Assessing Current Trade-Offs with Image Quality and Safety of GBCAs

More than 15 percent of the respondents surveyed by Ascelia Pharma said that they have experienced a case of GBCA-induced NSF, and more than half of these health-care professionals have less than 15 years in clinical practice. Ninety percent of HCPs surveyed said they are concerned by issues relating to GBCAs (including NSF), and that patients are generally aware of the risks associated with GBCAs, particularly patients with poor kidney function.

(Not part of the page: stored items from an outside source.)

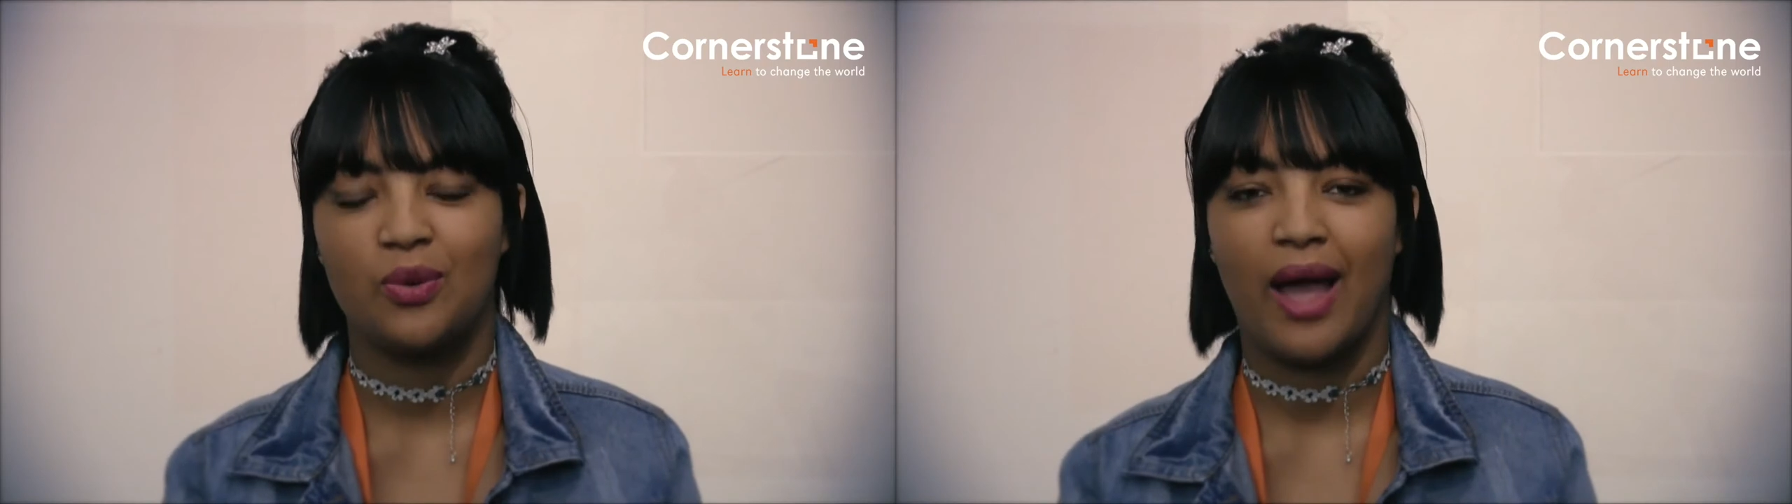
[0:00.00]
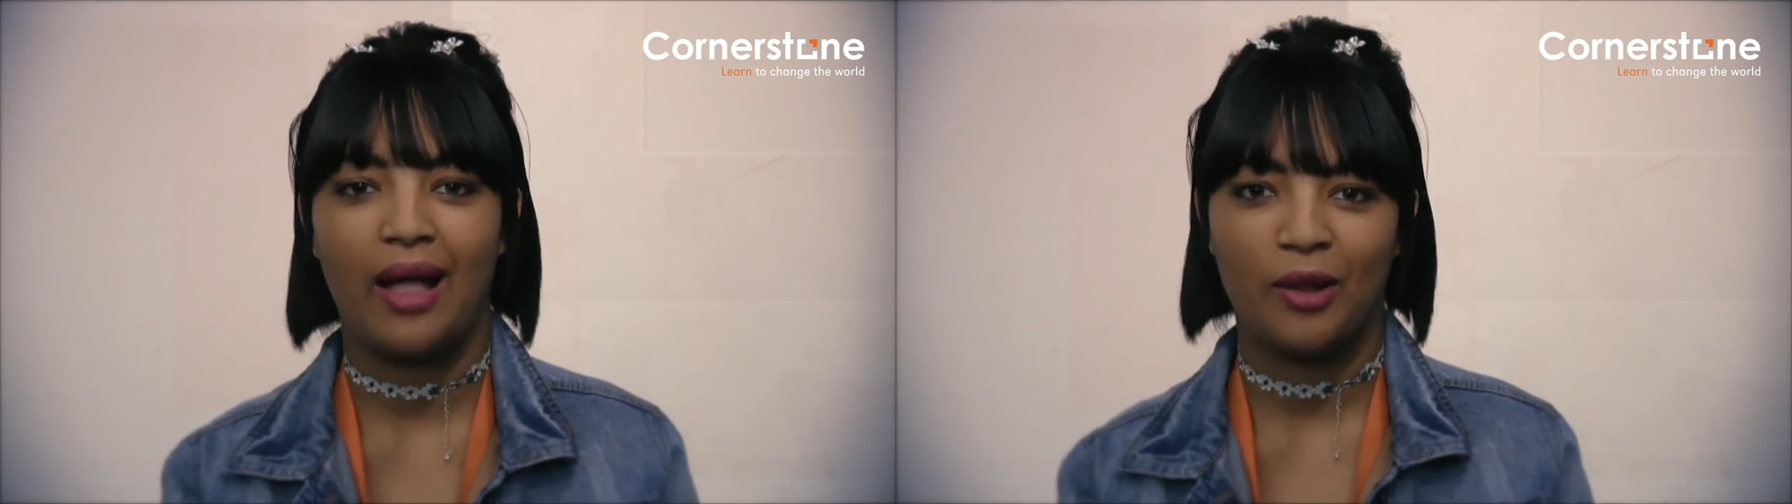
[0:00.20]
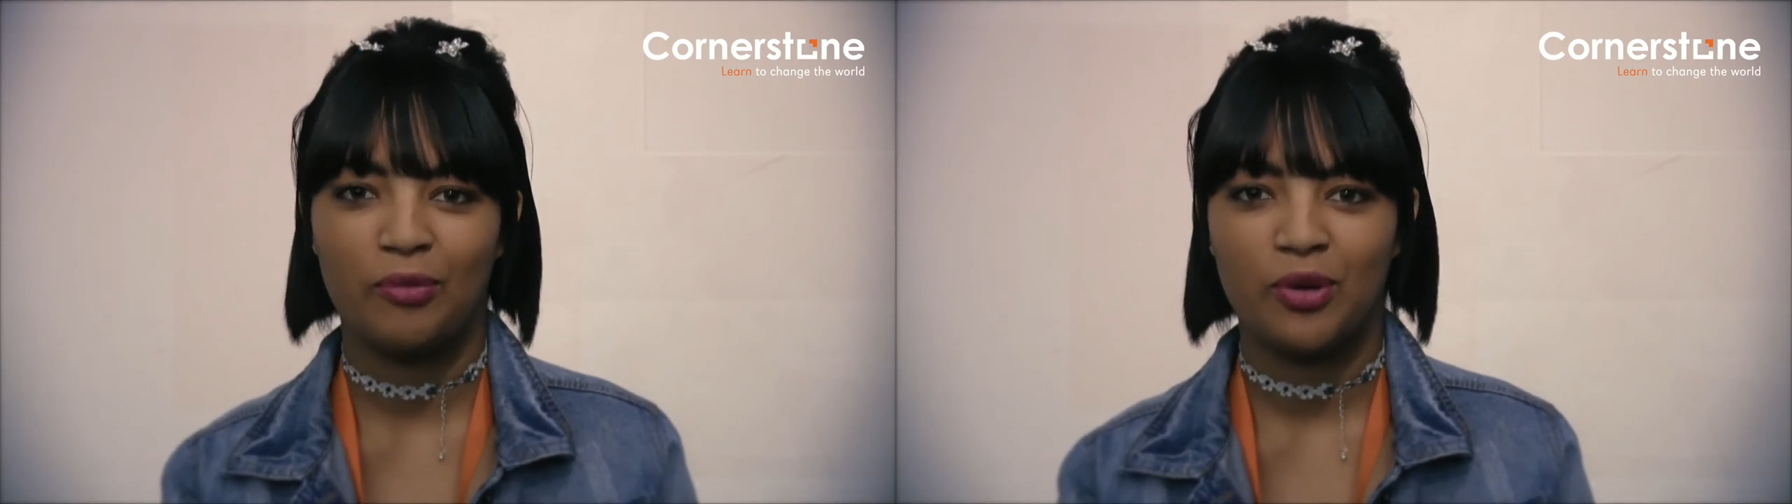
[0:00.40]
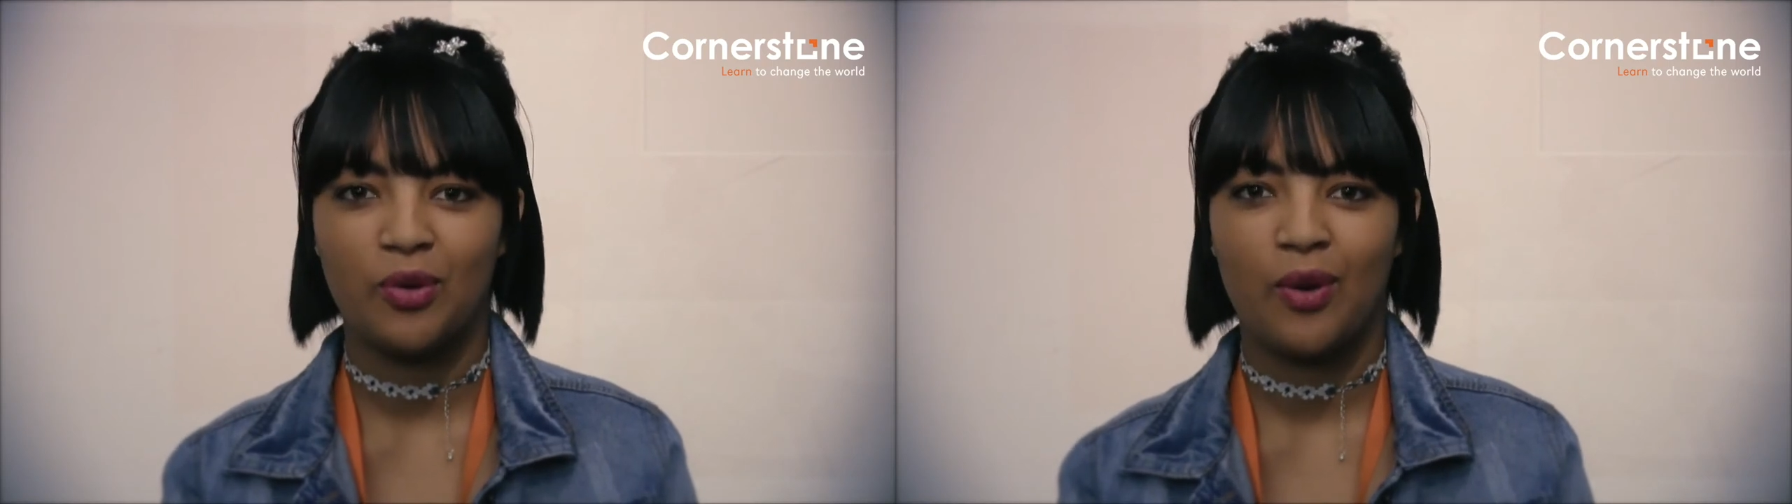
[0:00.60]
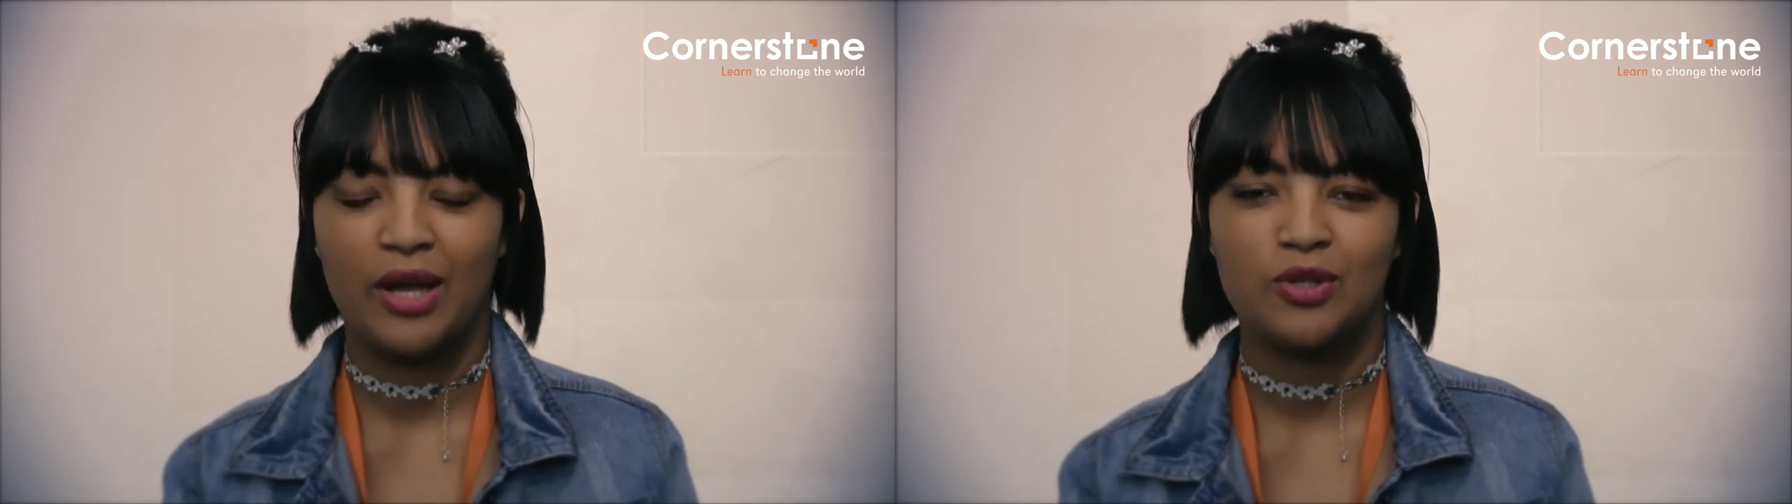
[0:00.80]
to help
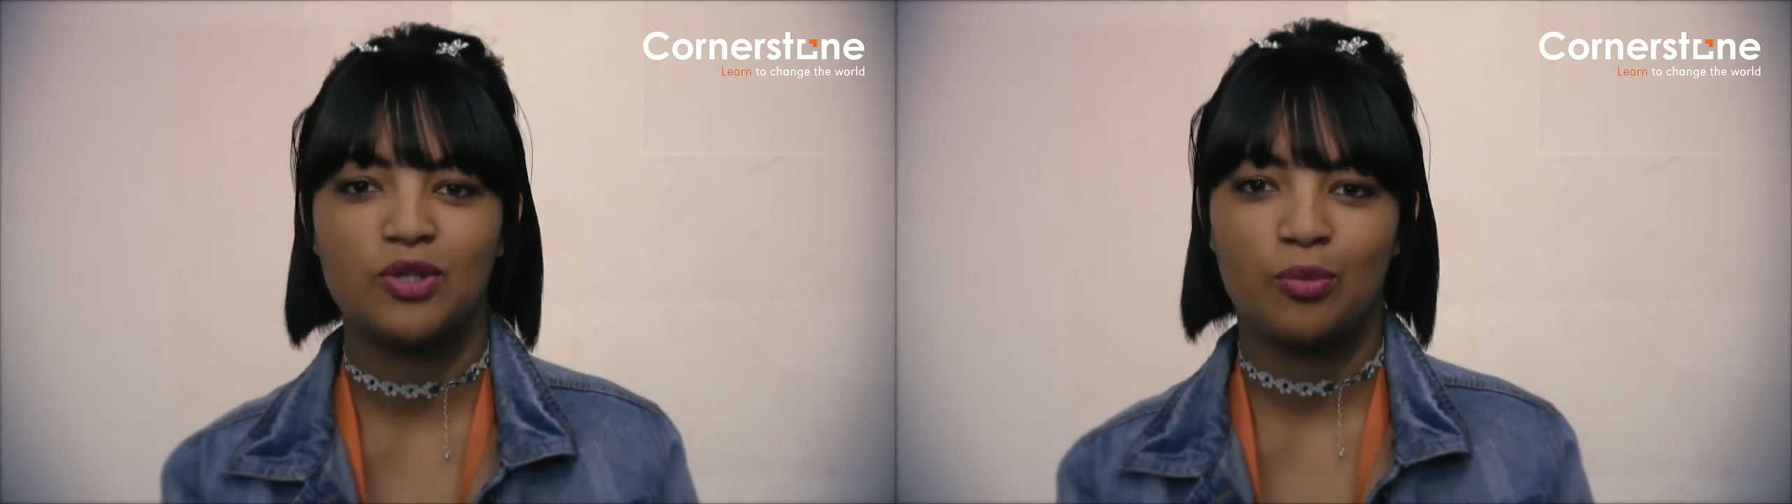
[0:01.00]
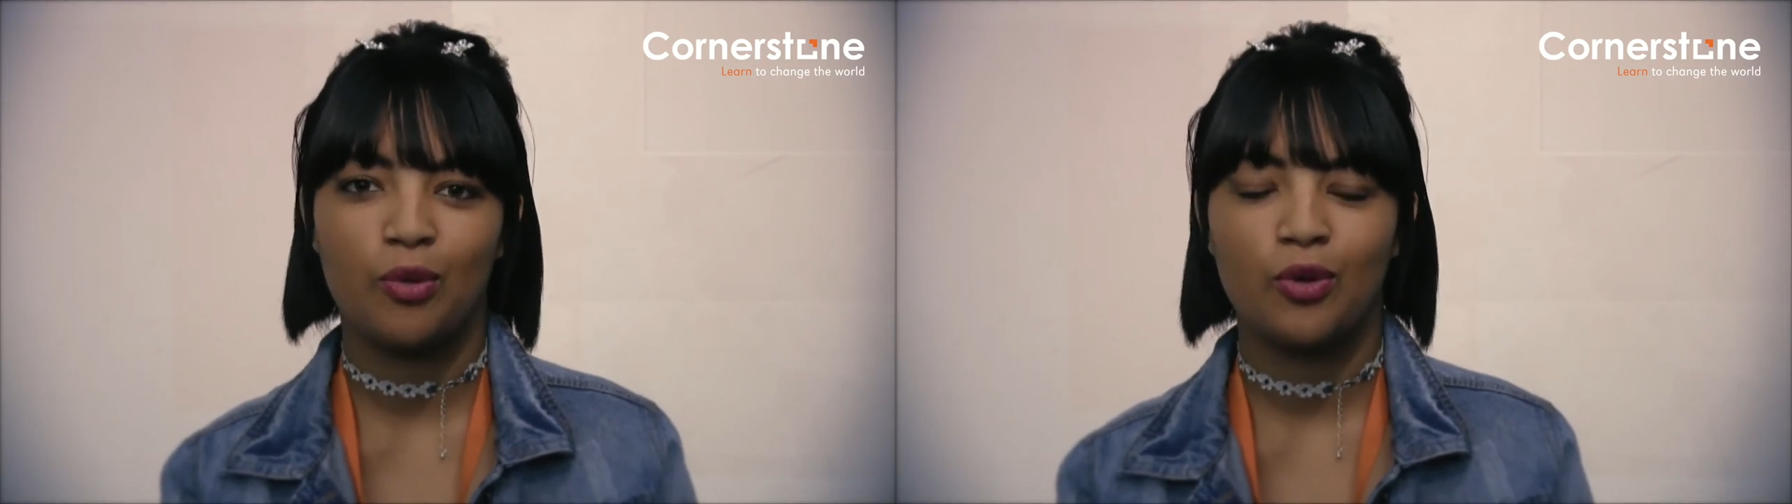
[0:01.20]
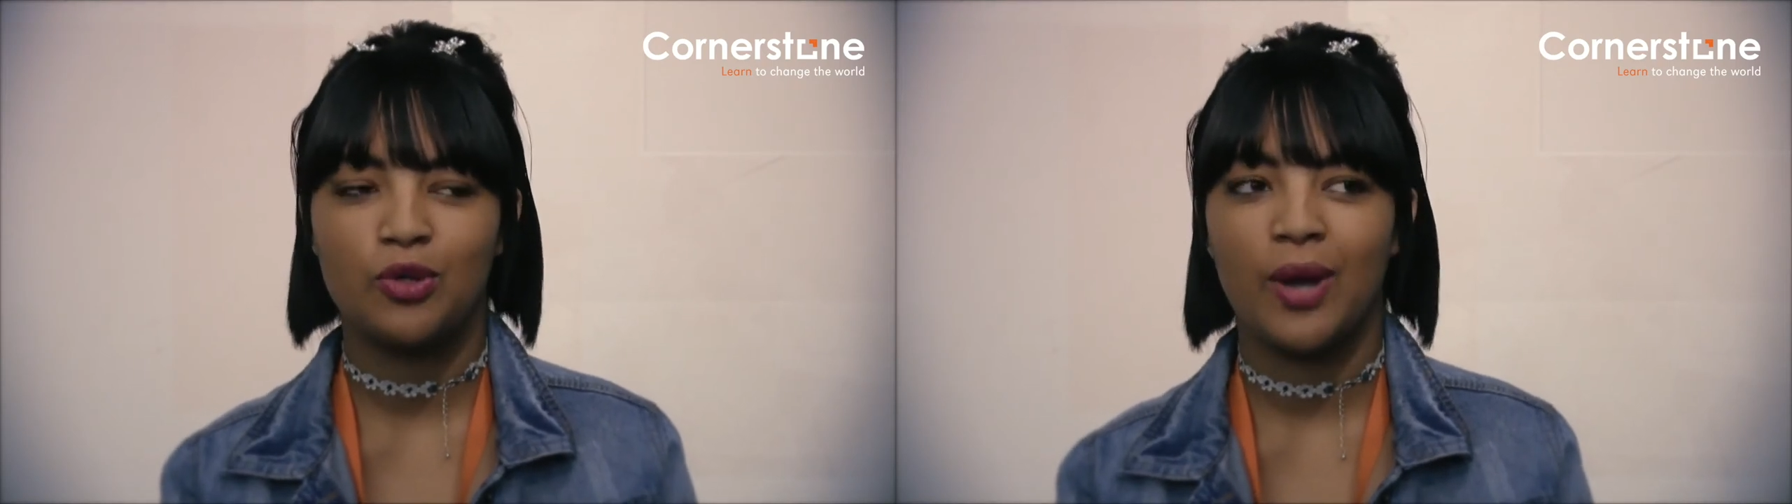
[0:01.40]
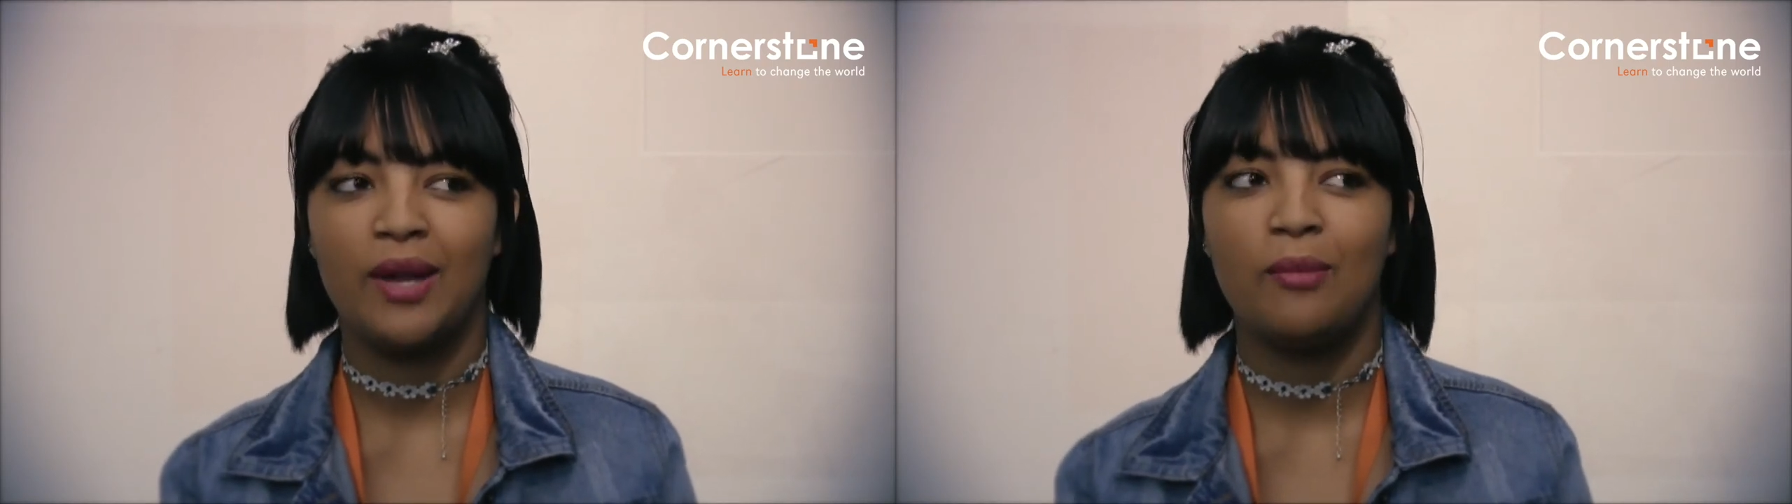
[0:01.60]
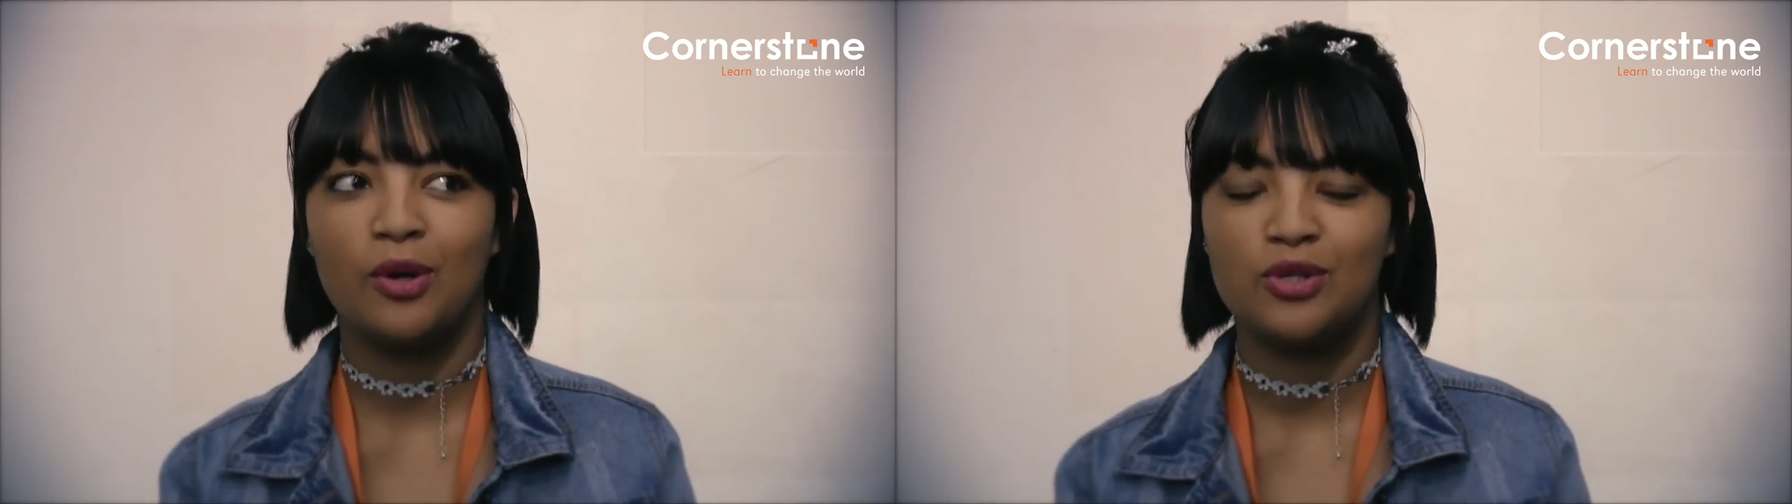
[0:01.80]
you and to support you and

In line with this concern, around 70 percent of the survey respondents prefer to use MRI without a contrast agent and up to 15 percent would use a partial dose of a GBCA when performing an imaging procedure on patients with severe kidney impairment (glomerular filtration rate (GFR) below 30) or acute kidney injury.

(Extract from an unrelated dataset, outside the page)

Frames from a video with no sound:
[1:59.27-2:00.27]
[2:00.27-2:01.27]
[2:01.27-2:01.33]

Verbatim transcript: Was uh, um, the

The practice of using a partial dose of a GBCA underlines the importance of using a contrast agent to improve image quality and the need to carefully consider the trade-off between image quality and safety for this vulnerable patient population.

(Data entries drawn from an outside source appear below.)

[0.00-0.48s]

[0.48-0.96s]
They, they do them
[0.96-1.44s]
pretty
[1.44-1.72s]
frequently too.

A Closer Look at Orviglance

Orviglance (manganese chloride tetrahydrate) is a novel oral contrast agent for MRI. This agent was developed to improve the detection and visualization of focal liver lesions (including liver metastases and primary tumours) in patients with severely reduced kidney function, who are at risk of serious side effects from the currently available class of GBCAs. Orviglance (formerly Mangoral) has been granted an orphan drug designation by the FDA and is currently in phase 3 development.

Orviglance (Ascelia Pharma) has facilitated high quality imaging in comparison to un-enhanced MRI in phase 2 studies. It is based on the chemical element manganese, which is a natural trace element in the body. Orviglance also contains an amino acid and a fat-soluble vitamin to increase the absorption of manganese from the small intestine into the portal liver vein. The manganese is subsequently transported to the liver where it is taken up by hepatocytes without any uptake by cancer cells. The excretion of the agent is biliary and there is minimal systemic exposure.

Pending FDA approval in the future, Orviglance may emerge as a standard of care liver MRI contrast agent for patients with severely impaired kidney function, and possibly help improve outcomes for many patients for whom suboptimal diagnostic options are current clinical practice.

Final Notes

As there is currently no safe alternative for severely renal impaired patients who require an MRI scan of the liver, it is clear that there is a large unmet medical need to be addressed. Preliminary clinical data suggests that Orviglance-enhanced MRI can lead to earlier detection of metastases and detection of smaller metastases compared to non-enhanced MR imaging. This should improve the possibilities of optimal management of liver cancer or metastases, positively impact the quality of life of for patients with these conditions, and possibly lead to higher survival rates.

Mr. Bjartmar is the chief medical officer at Ascelia Pharma. He previously served as the chief medical officer for the Swedish biotech company Wilson Therapeutics and has held senior positions at Lundbeck, Sanofi and Genzyme.